I am helping my sister with some statistics in her master's dissertation in behavorial/social sciences. I have studied a couple of courses on statistics/probability, but my proficiency could certainly be better.

I have this book "An Introduction to Mathematical Statistics and it's Applications" by Larsen & Marx, which I think is very useful and helped me quite some way already.

This is the problem. Two treatments, PT, DT. 5 pupils. Tested 3 times. We want to show if there's a difference in retention (multiplication problems) between PT & DT at any time, and/or overall.

Doing a paired t-test for each of the 3 time-points increases type-1 likelihood, so I advised against doing that, but I don't really understand what should be used instead. Adding all 3 time-points could of course obscure important trends as well.

The t-test showed p-values of 0.038 and 0.4 and 0.6 approximately for the three datapoints. 1st showed DT superior, the others, of course, close to zero.

Doing the ANOVA for any difference of (DT-PT) between the three time-points gave a p-value of 0.09, i.e. no significant differences between groups of DT-PT average, but this isn't the same as testing the null hypothesis of DT-PT=0 for each time-point, collectively, which ideally I would be looking to do. Could you do three t-tests at p=0,017 to reach a significance level of 0,05, collectively, as the probability for making at least one type-1 error is p, calculated by this formula (1-(1-p)^3)=0,05 ?

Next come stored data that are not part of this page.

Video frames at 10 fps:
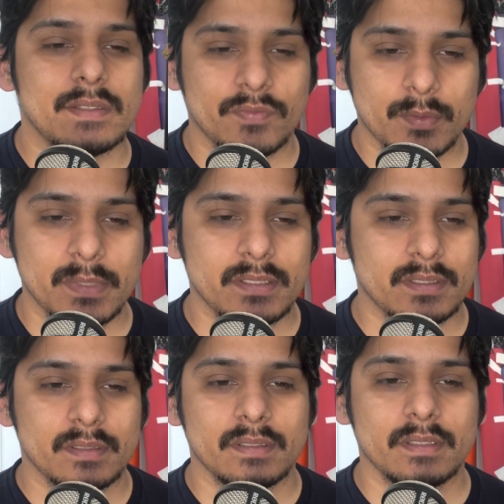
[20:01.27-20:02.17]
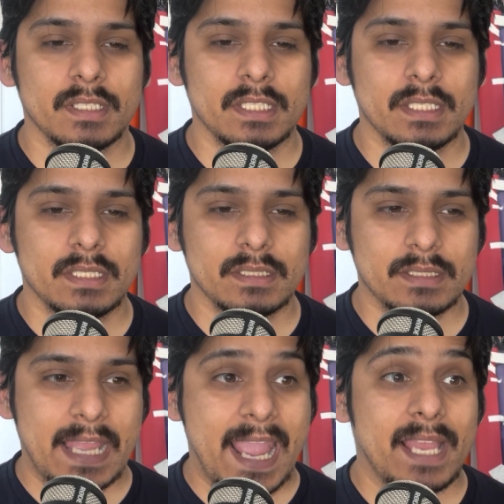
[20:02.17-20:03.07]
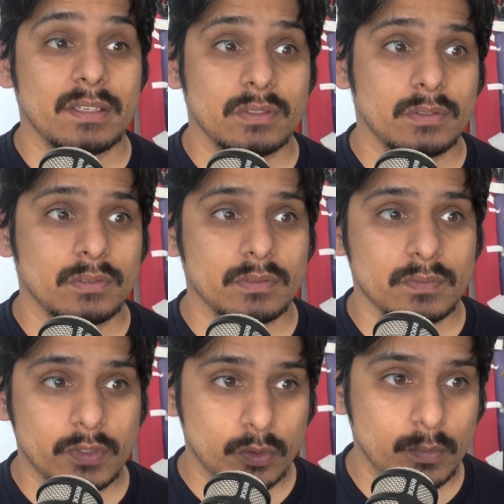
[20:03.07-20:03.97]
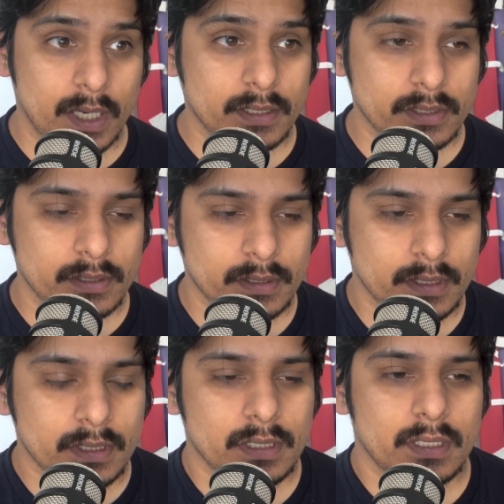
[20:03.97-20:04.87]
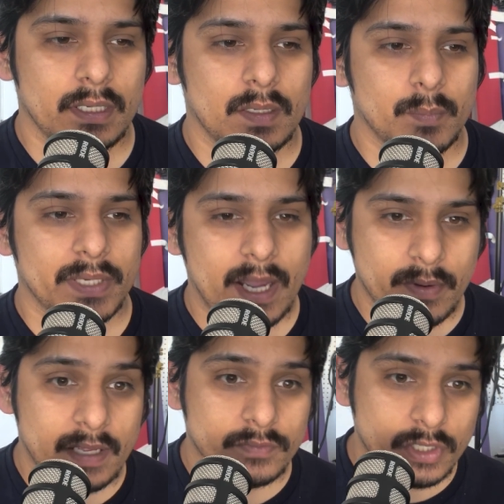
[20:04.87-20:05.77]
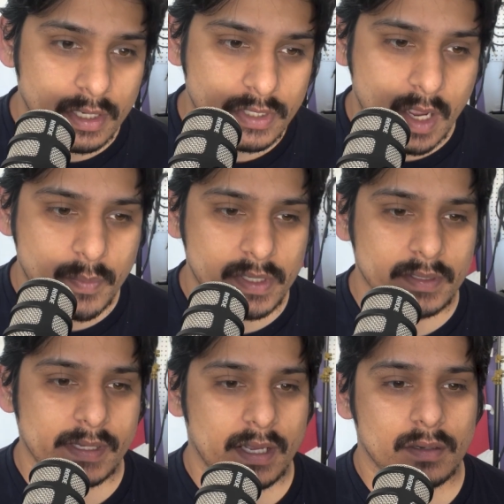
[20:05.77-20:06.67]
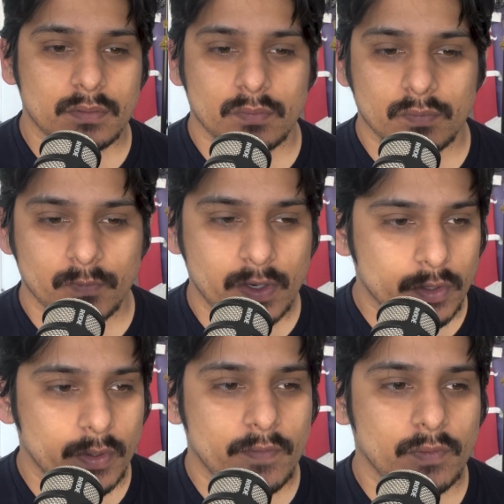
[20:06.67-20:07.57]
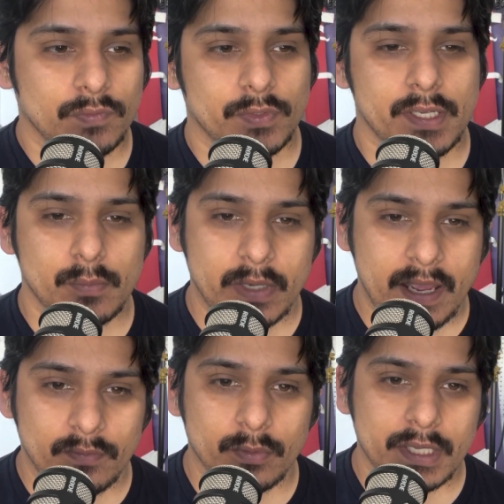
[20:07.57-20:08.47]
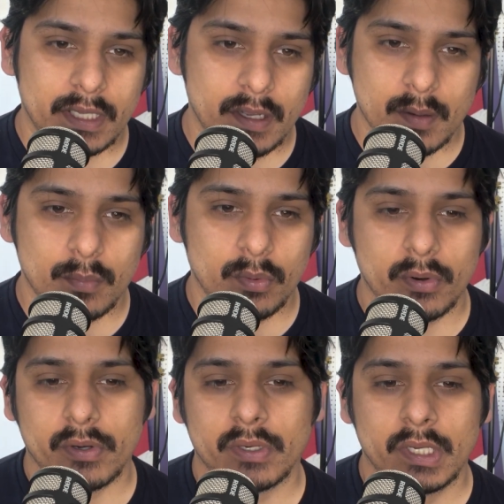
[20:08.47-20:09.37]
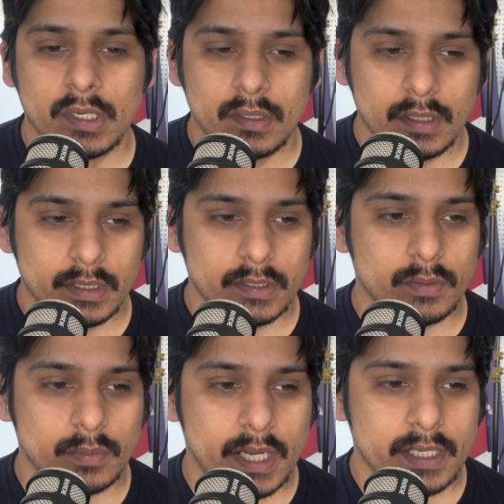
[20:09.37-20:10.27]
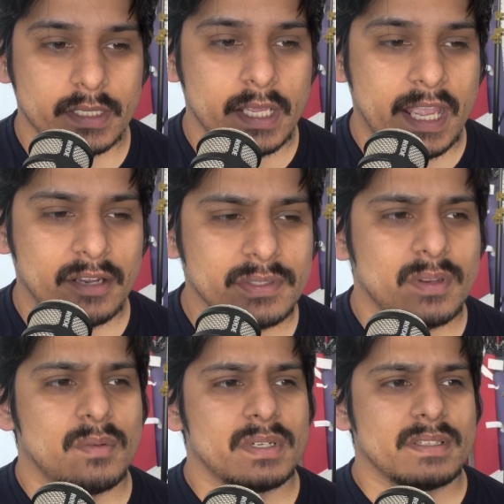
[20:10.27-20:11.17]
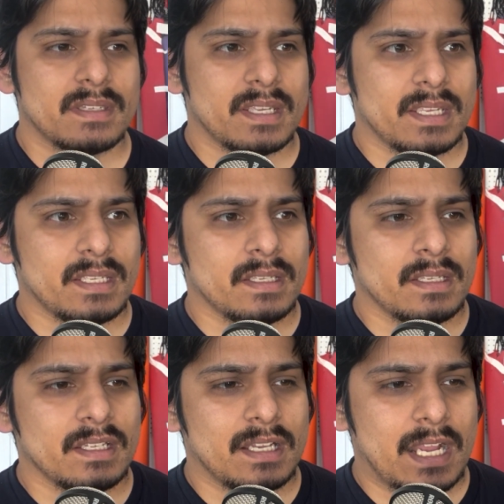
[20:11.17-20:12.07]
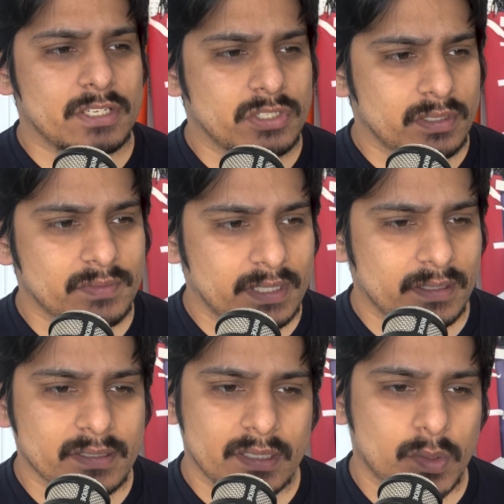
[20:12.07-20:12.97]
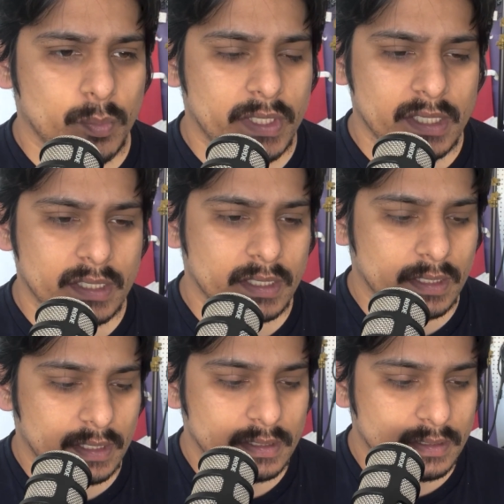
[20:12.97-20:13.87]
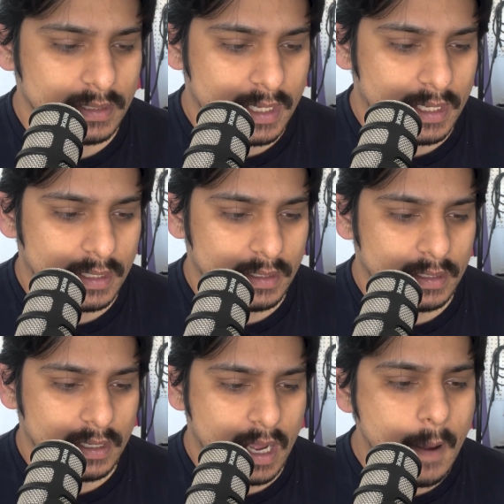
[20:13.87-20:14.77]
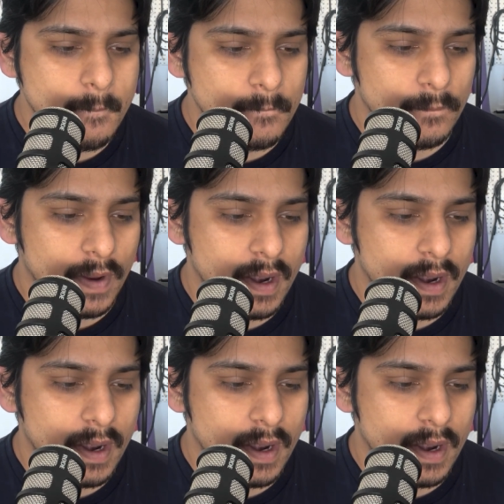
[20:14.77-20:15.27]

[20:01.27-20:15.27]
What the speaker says: for me to handle too much. But now we have Josh helping us out. Very grateful for him. We have Ricky on board, Ryan. And also I want to say, I should have said this at the beginning, is that I'm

I also understand that to do the ANOVA the samples should be indpendendt, but since the pupils are the same throughout the study, this condition isn't satisfied, I guess. Is it a huge problem? Could it be remedied by doing other types of tests?

"Bonus questions" if are very interested in more details. Consider it entertainment or something. This is more to satisfy my own curiosity for knowledge rather than give information my sister certainly will use.

Normality assumption. I calculated the distribution of the test statistic which is a discrete score and calculated these graphs:

Pretty good fit but are the discrepancies important? Short of random modelling, can these things be (easily) calculated? I don't suspect anyone to do this, of course.

I guess you could do a randomized block design, F-test, with 3 time points and PT/DT, 6 blocks. But the data material is very small and the measurements would be even more dependent.

Power and type II errors. Is this straightforward to calculate for this example?

I am doing my calculations in a spreadsheet.